PROBLEM
A faithful copy is required. Print each line of the data exactly and omit the pictures.

SUPPLIED MATERIAL
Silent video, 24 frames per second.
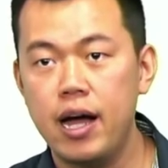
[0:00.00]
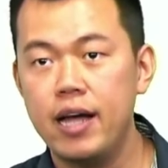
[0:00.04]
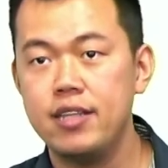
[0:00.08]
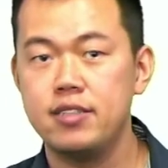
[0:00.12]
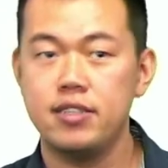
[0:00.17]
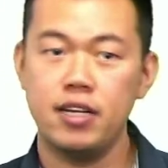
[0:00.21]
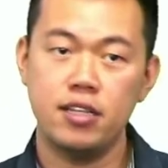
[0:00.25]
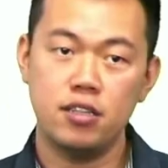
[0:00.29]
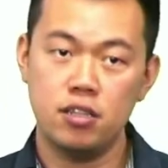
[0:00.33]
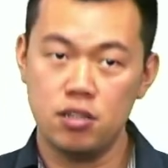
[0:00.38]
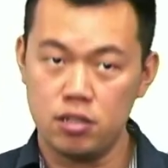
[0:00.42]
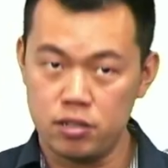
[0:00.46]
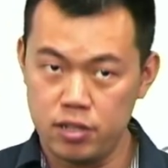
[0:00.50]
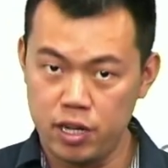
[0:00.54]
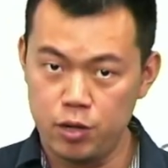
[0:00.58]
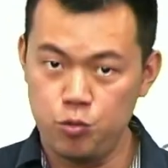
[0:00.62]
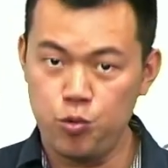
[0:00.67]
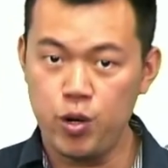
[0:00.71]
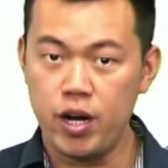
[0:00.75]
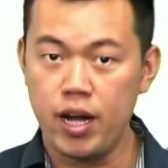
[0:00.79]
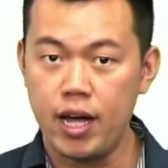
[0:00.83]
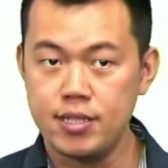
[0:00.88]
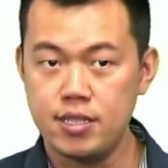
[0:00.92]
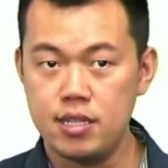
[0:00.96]
and then they
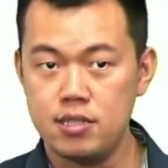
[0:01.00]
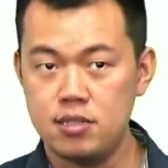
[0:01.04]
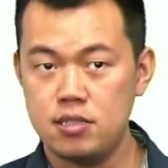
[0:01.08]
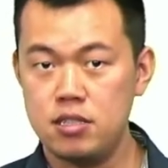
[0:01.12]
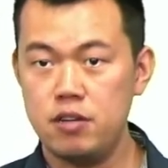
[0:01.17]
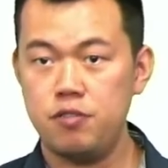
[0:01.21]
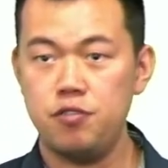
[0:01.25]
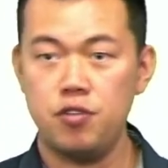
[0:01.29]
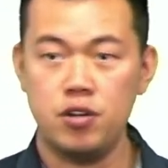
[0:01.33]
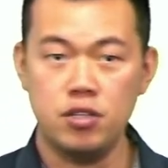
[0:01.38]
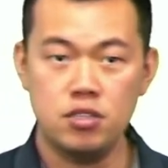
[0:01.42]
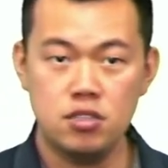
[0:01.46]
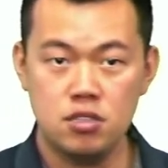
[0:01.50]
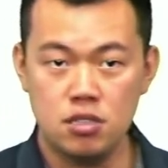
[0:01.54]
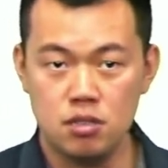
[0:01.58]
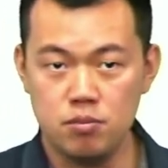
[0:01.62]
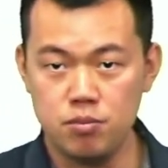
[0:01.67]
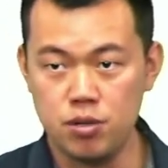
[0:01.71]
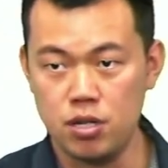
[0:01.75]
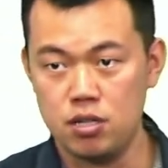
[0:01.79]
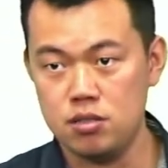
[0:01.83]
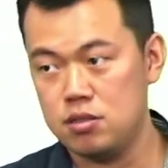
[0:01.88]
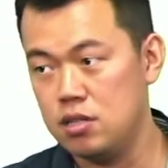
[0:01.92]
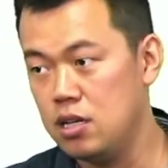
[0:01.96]
realize it's different
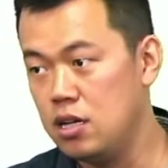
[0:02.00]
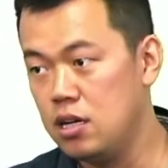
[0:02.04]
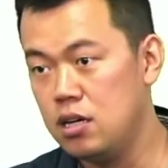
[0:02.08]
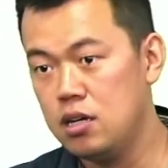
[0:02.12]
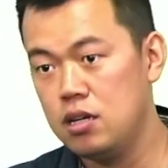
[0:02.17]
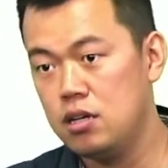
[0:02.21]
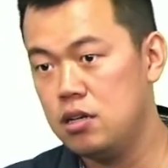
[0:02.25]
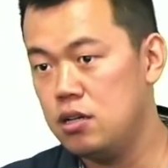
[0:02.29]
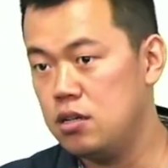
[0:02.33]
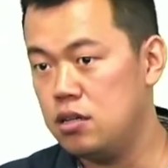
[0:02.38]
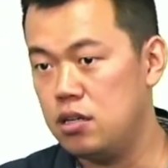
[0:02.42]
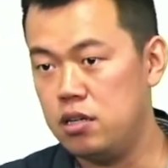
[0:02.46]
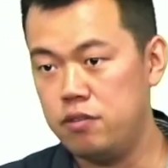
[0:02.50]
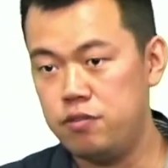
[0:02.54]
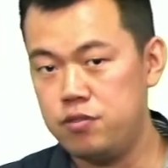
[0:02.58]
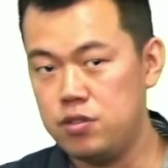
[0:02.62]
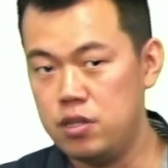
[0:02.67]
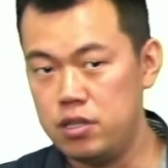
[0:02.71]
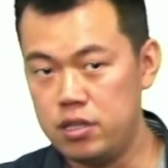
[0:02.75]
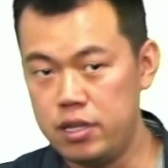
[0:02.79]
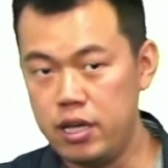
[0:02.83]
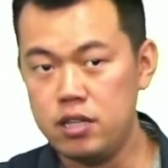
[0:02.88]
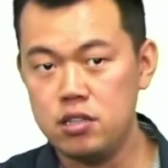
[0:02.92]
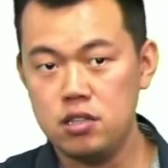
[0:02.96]
because if
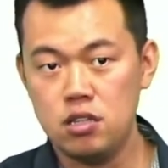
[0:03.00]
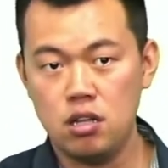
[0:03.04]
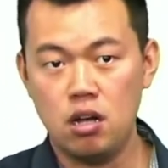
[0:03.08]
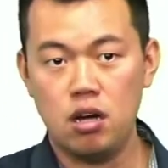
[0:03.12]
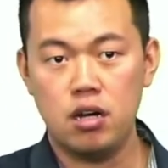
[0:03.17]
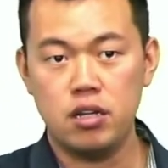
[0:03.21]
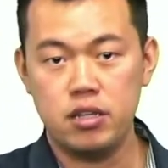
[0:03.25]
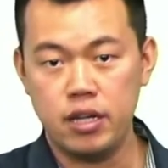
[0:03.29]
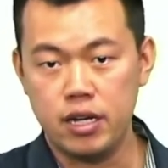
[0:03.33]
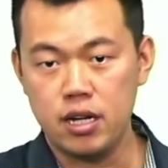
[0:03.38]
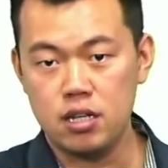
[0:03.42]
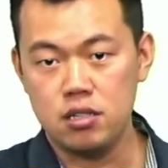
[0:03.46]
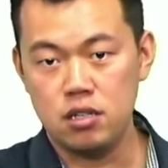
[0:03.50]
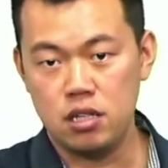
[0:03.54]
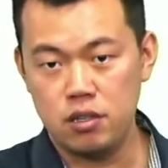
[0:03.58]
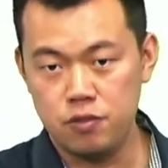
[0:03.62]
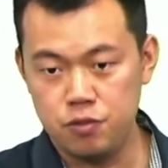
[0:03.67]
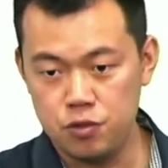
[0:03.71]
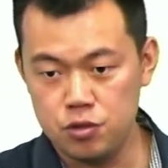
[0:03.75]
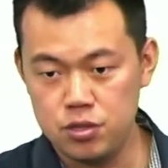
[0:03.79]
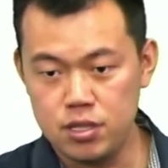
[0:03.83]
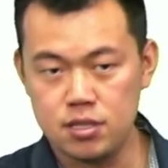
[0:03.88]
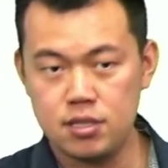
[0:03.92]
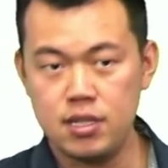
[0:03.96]

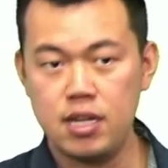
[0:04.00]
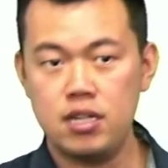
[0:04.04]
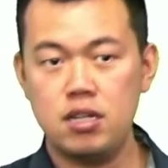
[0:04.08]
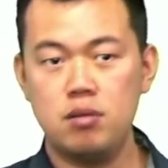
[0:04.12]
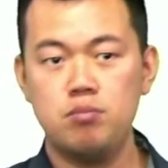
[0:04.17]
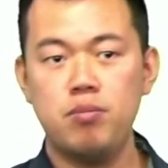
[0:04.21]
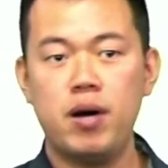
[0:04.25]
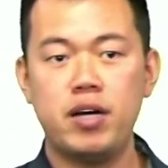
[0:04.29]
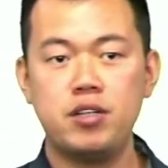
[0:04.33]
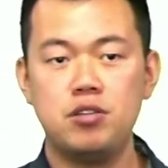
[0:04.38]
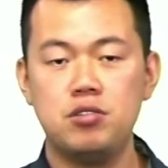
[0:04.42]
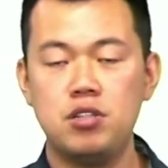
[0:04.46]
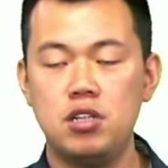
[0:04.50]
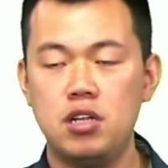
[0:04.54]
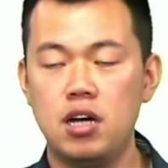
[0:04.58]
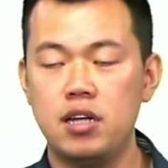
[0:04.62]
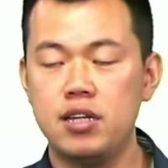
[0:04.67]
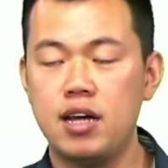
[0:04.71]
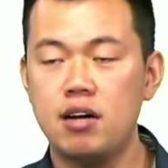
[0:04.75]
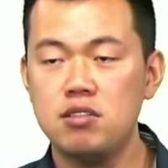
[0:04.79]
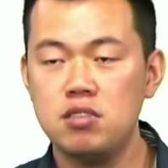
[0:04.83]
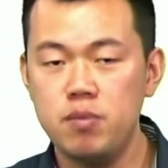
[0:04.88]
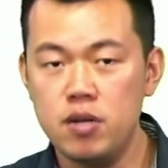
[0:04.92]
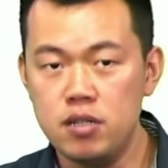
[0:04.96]
you just send a MyUni
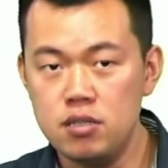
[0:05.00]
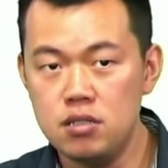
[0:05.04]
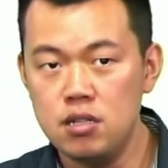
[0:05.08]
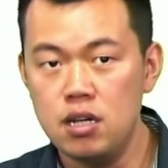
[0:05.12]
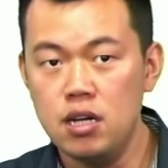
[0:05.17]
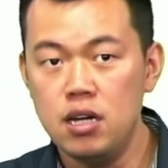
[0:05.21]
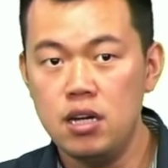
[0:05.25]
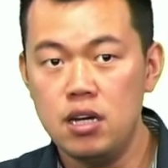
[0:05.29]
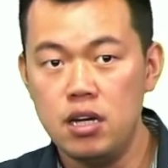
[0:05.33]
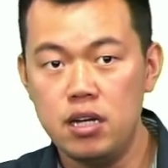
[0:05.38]
announcement,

PROBLEM SOLUTION
Silent video, 24 frames per second.
[0:00.00]
[0:00.04]
[0:00.08]
[0:00.12]
[0:00.17]
[0:00.21]
[0:00.25]
[0:00.29]
[0:00.33]
[0:00.38]
[0:00.42]
[0:00.46]
[0:00.50]
[0:00.54]
[0:00.58]
[0:00.62]
[0:00.67]
[0:00.71]
[0:00.75]
[0:00.79]
[0:00.83]
[0:00.88]
[0:00.92]
[0:00.96]
and then they
[0:01.00]
[0:01.04]
[0:01.08]
[0:01.12]
[0:01.17]
[0:01.21]
[0:01.25]
[0:01.29]
[0:01.33]
[0:01.38]
[0:01.42]
[0:01.46]
[0:01.50]
[0:01.54]
[0:01.58]
[0:01.62]
[0:01.67]
[0:01.71]
[0:01.75]
[0:01.79]
[0:01.83]
[0:01.88]
[0:01.92]
[0:01.96]
realize it's different
[0:02.00]
[0:02.04]
[0:02.08]
[0:02.12]
[0:02.17]
[0:02.21]
[0:02.25]
[0:02.29]
[0:02.33]
[0:02.38]
[0:02.42]
[0:02.46]
[0:02.50]
[0:02.54]
[0:02.58]
[0:02.62]
[0:02.67]
[0:02.71]
[0:02.75]
[0:02.79]
[0:02.83]
[0:02.88]
[0:02.92]
[0:02.96]
because if
[0:03.00]
[0:03.04]
[0:03.08]
[0:03.12]
[0:03.17]
[0:03.21]
[0:03.25]
[0:03.29]
[0:03.33]
[0:03.38]
[0:03.42]
[0:03.46]
[0:03.50]
[0:03.54]
[0:03.58]
[0:03.62]
[0:03.67]
[0:03.71]
[0:03.75]
[0:03.79]
[0:03.83]
[0:03.88]
[0:03.92]
[0:03.96]

[0:04.00]
[0:04.04]
[0:04.08]
[0:04.12]
[0:04.17]
[0:04.21]
[0:04.25]
[0:04.29]
[0:04.33]
[0:04.38]
[0:04.42]
[0:04.46]
[0:04.50]
[0:04.54]
[0:04.58]
[0:04.62]
[0:04.67]
[0:04.71]
[0:04.75]
[0:04.79]
[0:04.83]
[0:04.88]
[0:04.92]
[0:04.96]
you just send a MyUni
[0:05.00]
[0:05.04]
[0:05.08]
[0:05.12]
[0:05.17]
[0:05.21]
[0:05.25]
[0:05.29]
[0:05.33]
[0:05.38]
announcement,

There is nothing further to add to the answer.